Oh Bugger! :evil: I have to say that if you can get the inner roof/ceiling out of the way and really get to see the water soak up in the plywood then you should be able to make a better decision. I would leave the air to get at it, as the weather is meant to be getting better and once the worst of the soaking has dried i wouldn't worry too much. Well, not tonight anyway!!! :lol: H


----------



## artona (Jan 19, 2006)

HI Karl

Sorry to hear that mate. I have been up on my roof today. Where the old Kathrein system is we get a small amount of water where the cables are. I think the only way is to remove the Kathrein.

I would hire a dehumidifier and remove any internal fittings to the ceiling to give the damp a way out and then leave the dehumidifier to do its work.

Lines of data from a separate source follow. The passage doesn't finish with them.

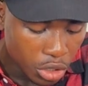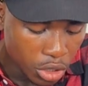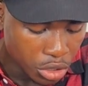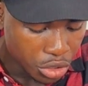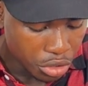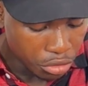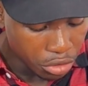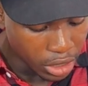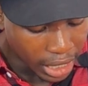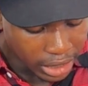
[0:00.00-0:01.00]
You want to
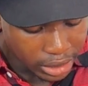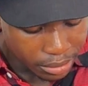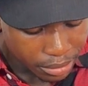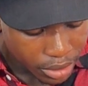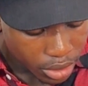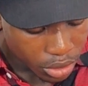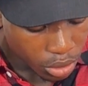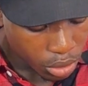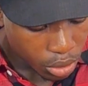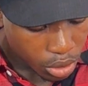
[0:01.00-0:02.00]
scroll down,
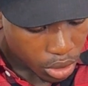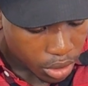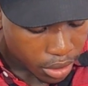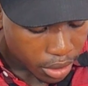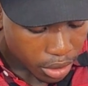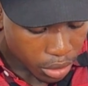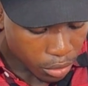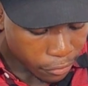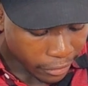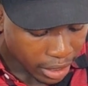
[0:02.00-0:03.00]
so
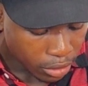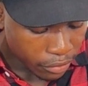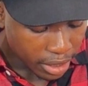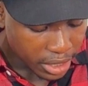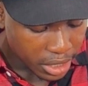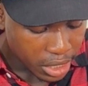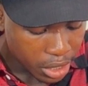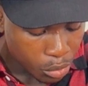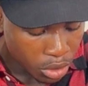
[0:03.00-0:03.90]
you find overlay here.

Good news is the deluge made you aware of the problem.


stew


----------



## Scotjimland (May 23, 2005)

What a bummer mate .. :? 

Agree with the previous posts, get it dried out and there shouldn't be any lasting damage... 

Jim


----------



## gromett (May 9, 2005)

I am just gratefull I caught it early....

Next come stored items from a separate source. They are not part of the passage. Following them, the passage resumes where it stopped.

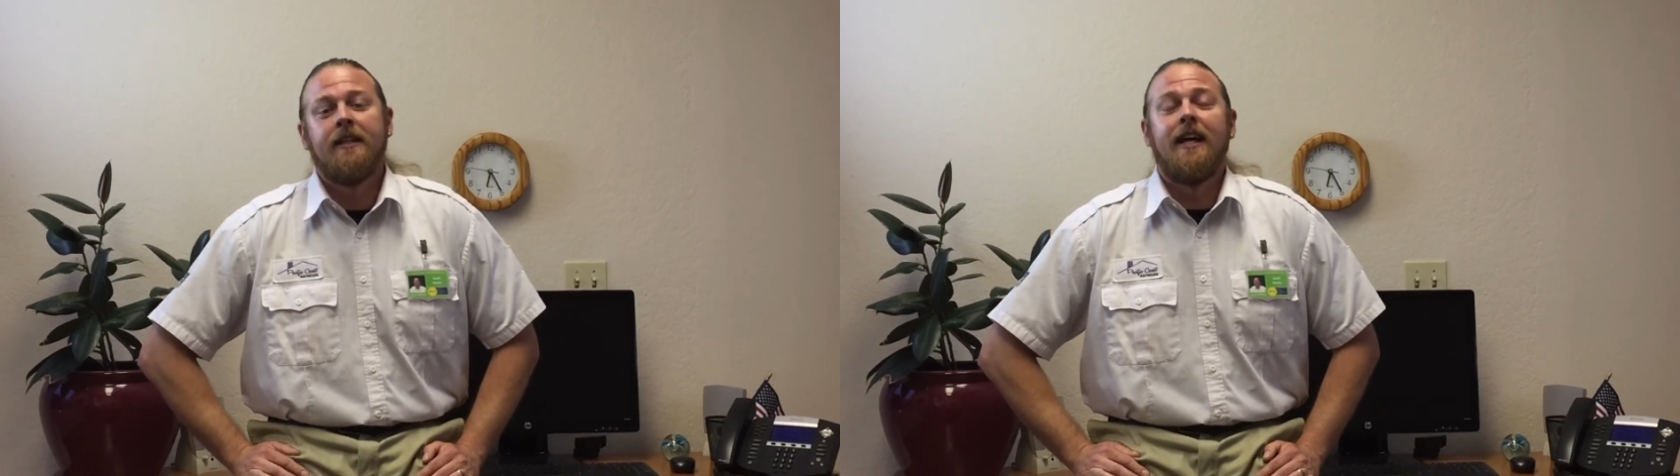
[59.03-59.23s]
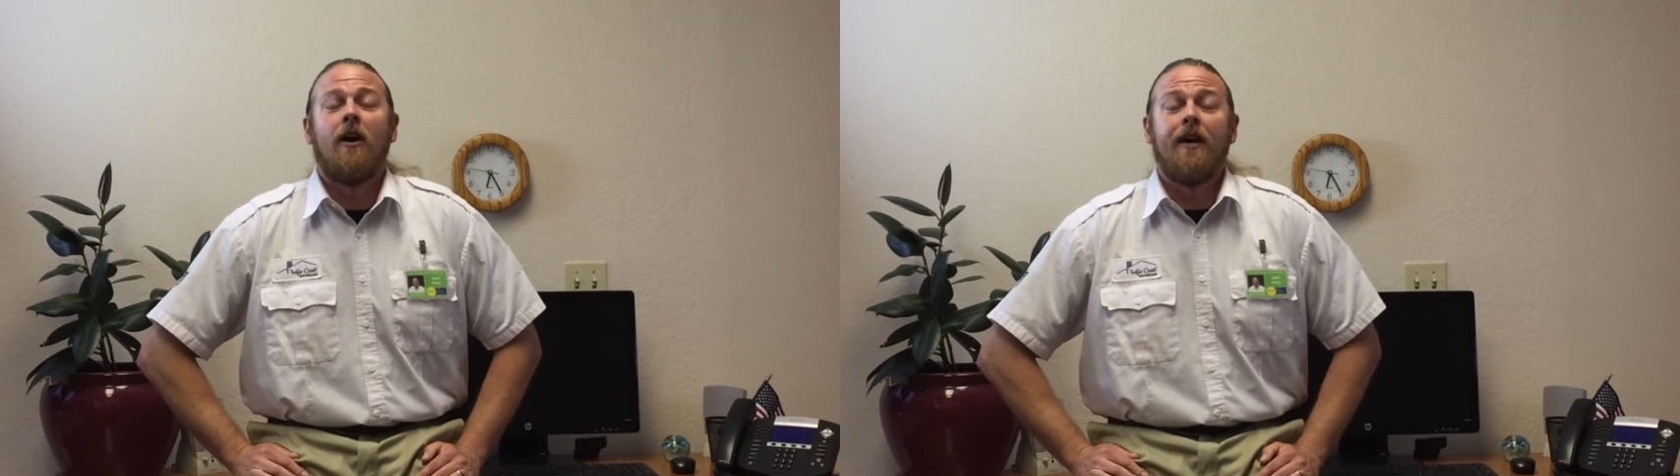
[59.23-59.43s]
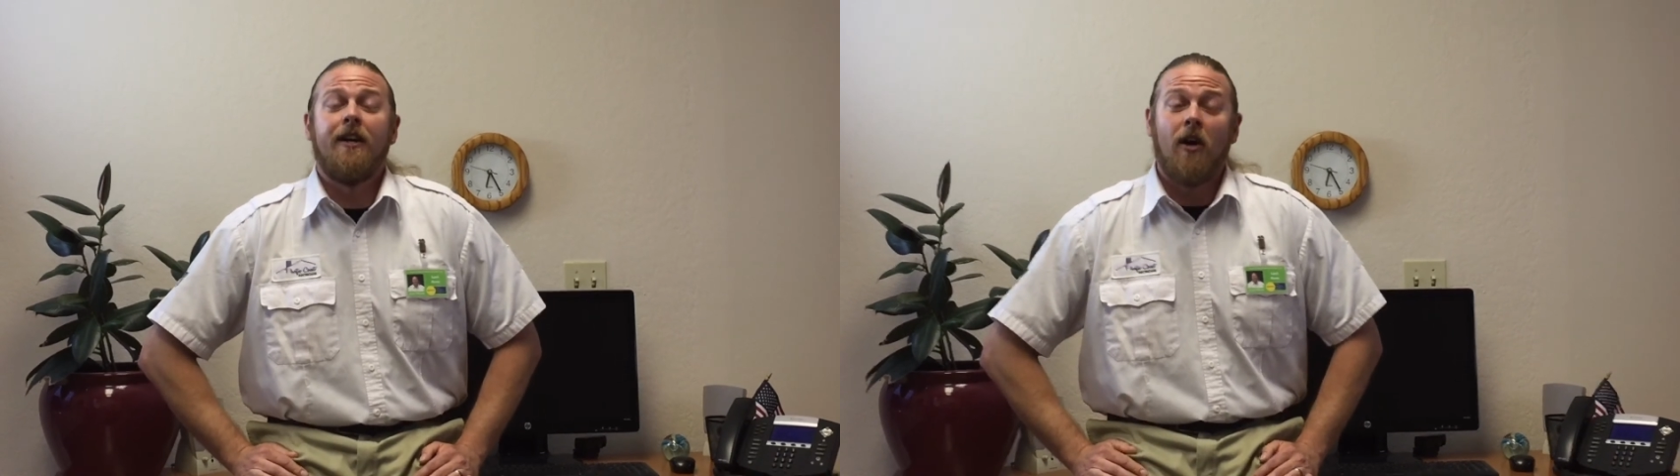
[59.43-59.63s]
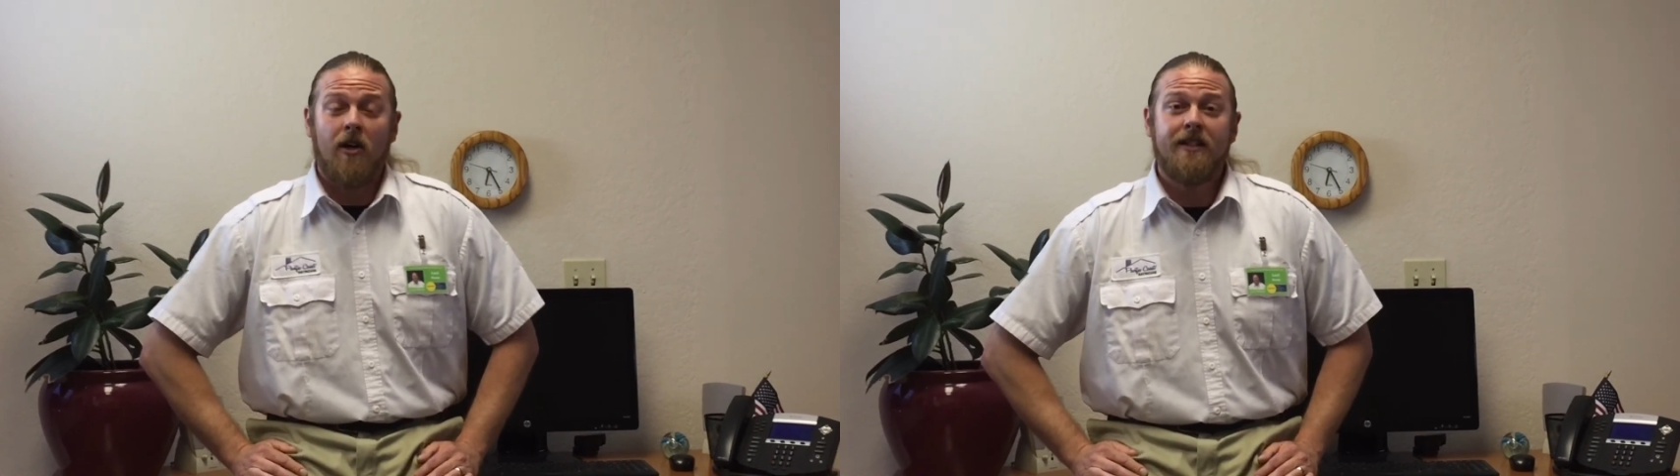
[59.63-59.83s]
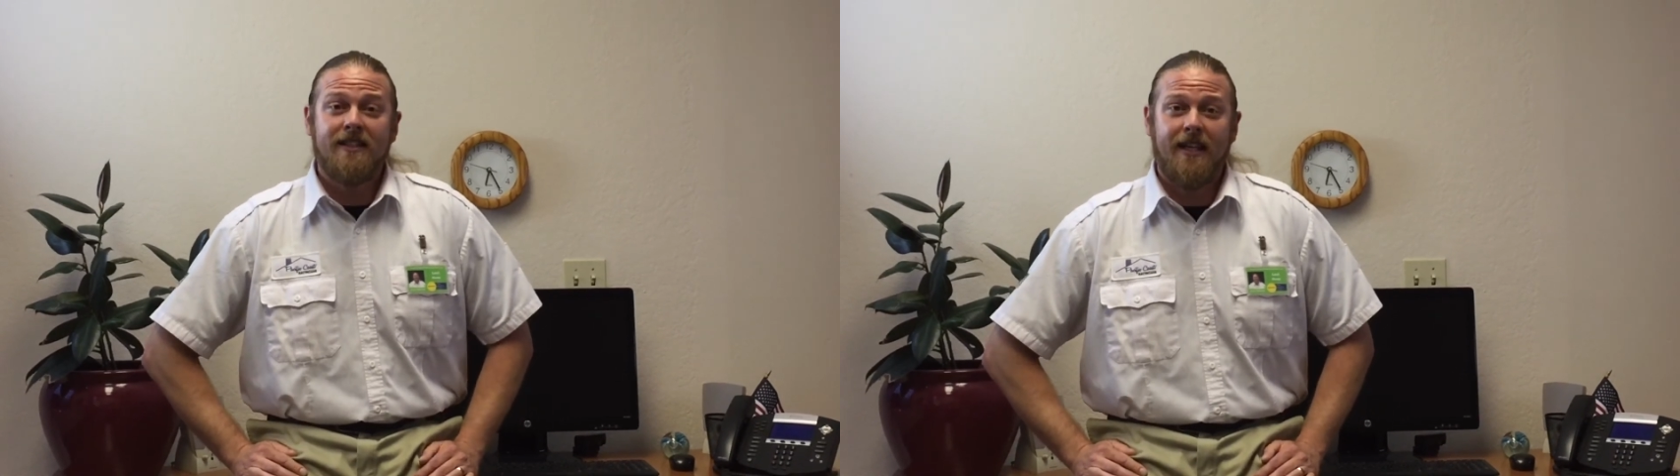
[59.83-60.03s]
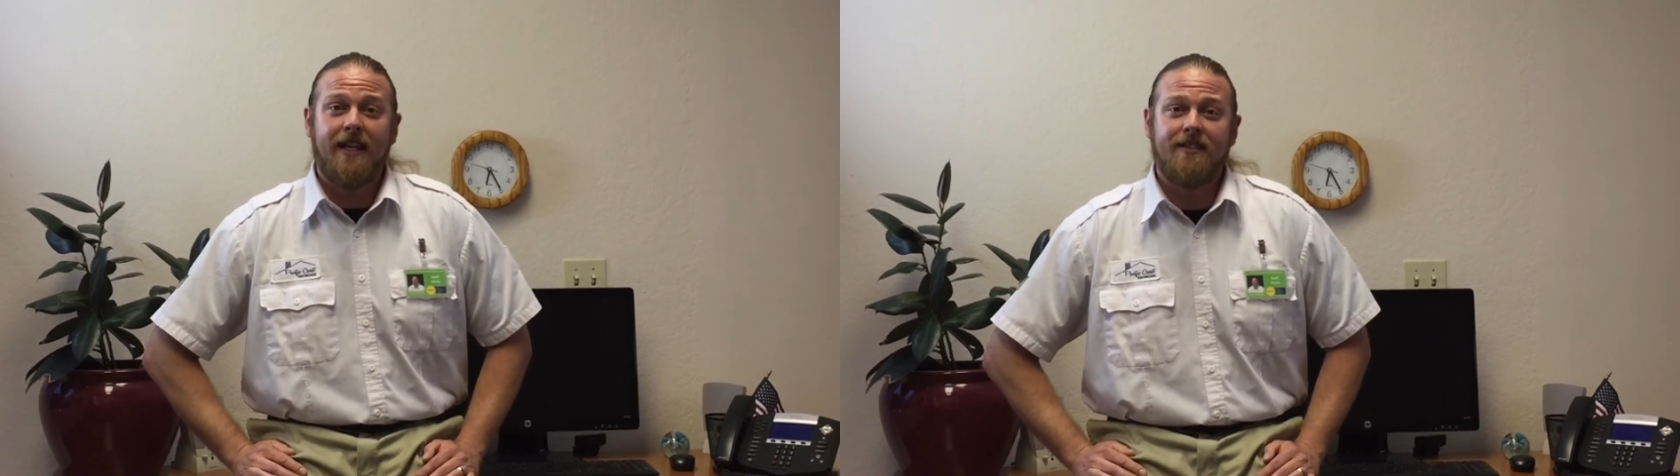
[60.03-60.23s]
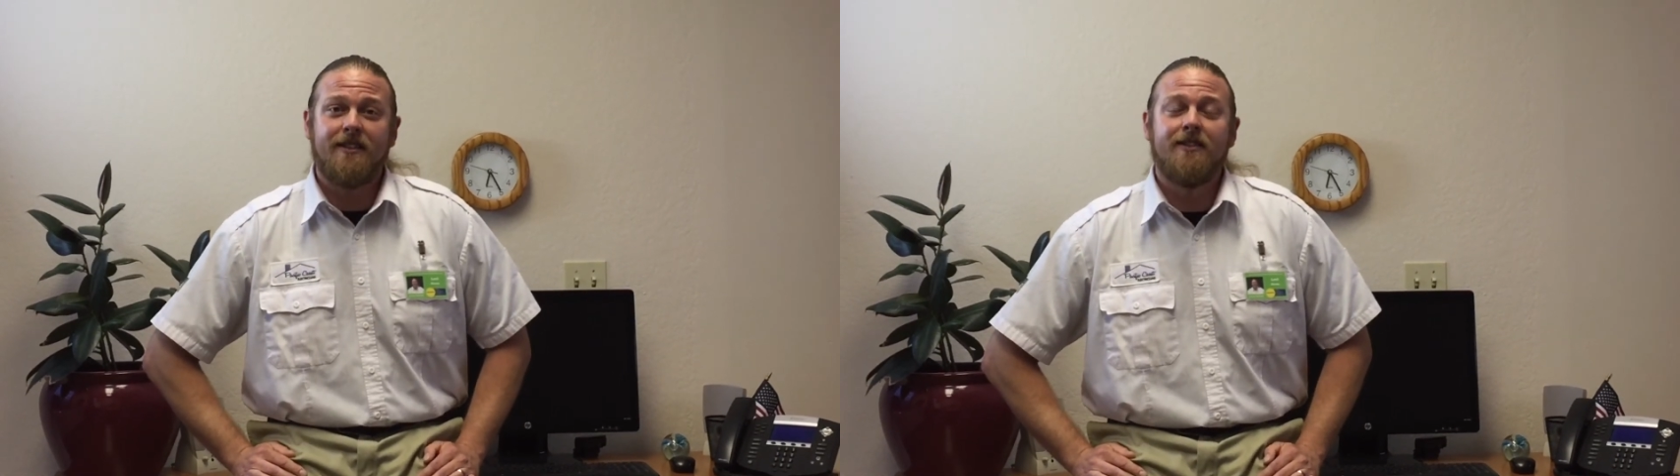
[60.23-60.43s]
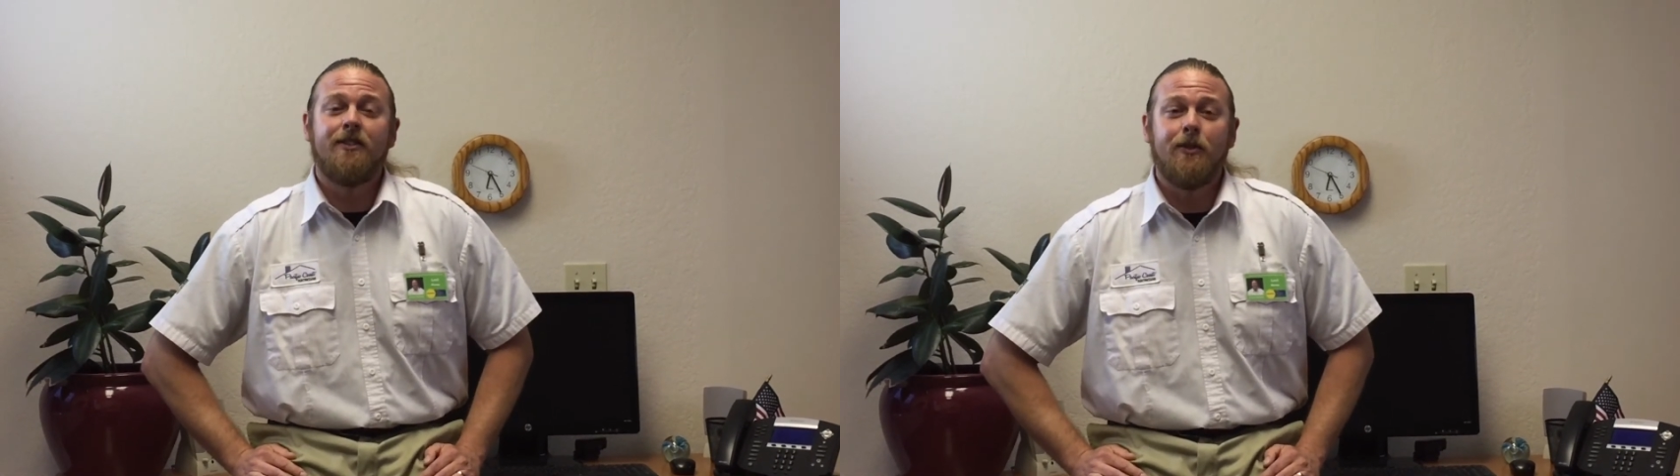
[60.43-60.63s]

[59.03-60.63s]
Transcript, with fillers: Now, in all these cases,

I have stopped any more getting in and will get a dehumidifier tomorow.
I can't see any way of removing the ceiling panels easily and the water has not soaked to the bottom of the plywood. It looks like it is just between the aluminium roof sheet and the plywood base. I have buckets under the places where it is getting in.

Strangely the points where I have drilled through to put cables through is stone dry lol.

Thanks for your words of reasurance 

Karl


----------



## Duadua (Feb 16, 2006)

Karl

It's the same advice post leaks in buildings.

Allow it to dry out naturally, perhaps with the aid of a dehumidifier.

Do remove all internal fittings, cowls, grilles, timber facias, light fittings to allow the moisture a way out as soon as possible before any possible onset of mould.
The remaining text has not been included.